Rumsfeld's covert decisions, now exposed, suggest such complacency was mere rhetoric.

His failure to take on the responsibilities of an occupying power – that was what US and UK forces were, in law as well as practice – was in clear breach of obligations laid down in the Geneva conventions.

His appointment of Paul Bremer as head of the so-called coalition provisional authority – in effect governor of Iraq – and their decision to banish Ba'ath party members and the Iraqi army, compounded the felony, leaving a huge and dangerous vacuum which was filled by assorted criminals, insurgents, and the kind of Shia militia exposed in the Guardian.

Some of those Shia militia attacked and killed British troops in Basra who were themselves in part the victims of a failure to adopt any kind of coherent or responsible plan about what to do after the invasion.

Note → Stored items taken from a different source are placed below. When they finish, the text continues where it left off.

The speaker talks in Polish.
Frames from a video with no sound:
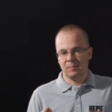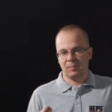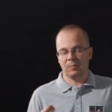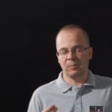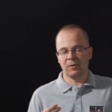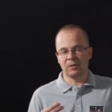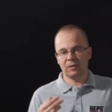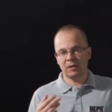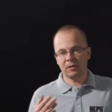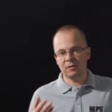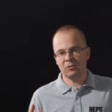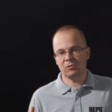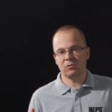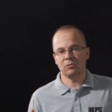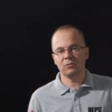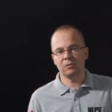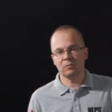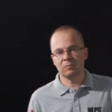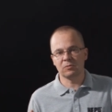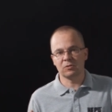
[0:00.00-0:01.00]

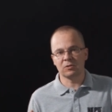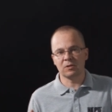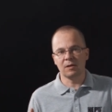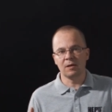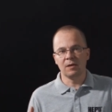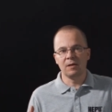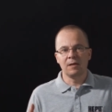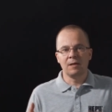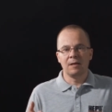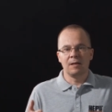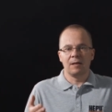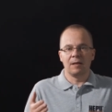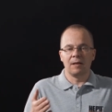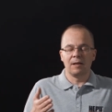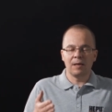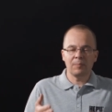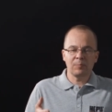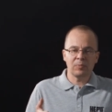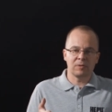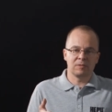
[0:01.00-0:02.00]
Pamiętajcie o tym, że
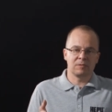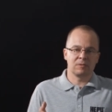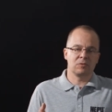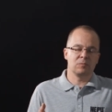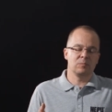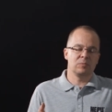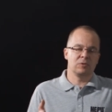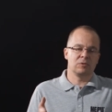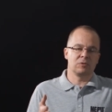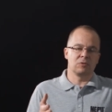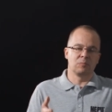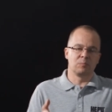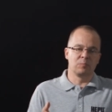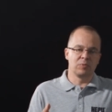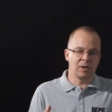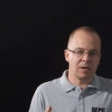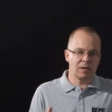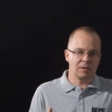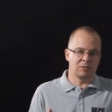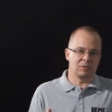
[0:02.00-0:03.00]
lepiej zrobić to
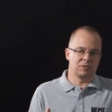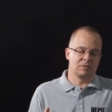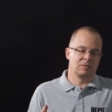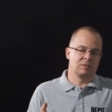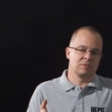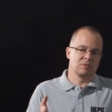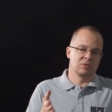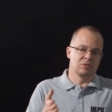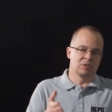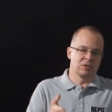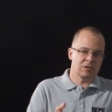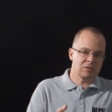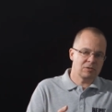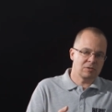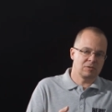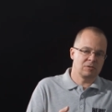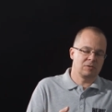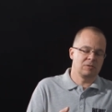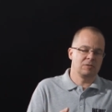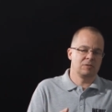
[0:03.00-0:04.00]
5 czy
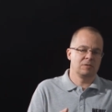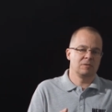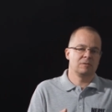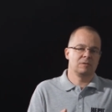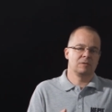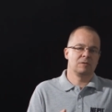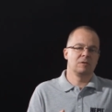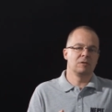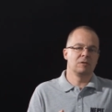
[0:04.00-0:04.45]
10 tysięcy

Senior military commanders made it quite clear to this writer soon after the invasion that they believed there was sufficient evidence to indict Rumsfeld and his cohorts. Strong criticism of Rumsfeld and Bremer is a theme running through evidence to the Chilcot inquiry, in autobiographies and in reports by Commons committees.

The next question is how far is the then British government, and Tony Blair in particular, implicated. His senior military advisers, and senior Whitehall officials, vented their anger and frustration, first privately and later more publicly, at Rumsfeld and his Pentagon. Blair, his foreign secretary, Jack Straw and defence secretary, Geoff Hoon, may have vented their frustration too. There is no evidence they actually did so, indeed that they would even have dared, as far as Washington was concerned, to say boo to a goose.

In any case, Rumsfeld was in charge, and was allowed to do anything he pleased, whatever his obligations under international law, and whatever those in charge of America's closest ally, Britain, might have said.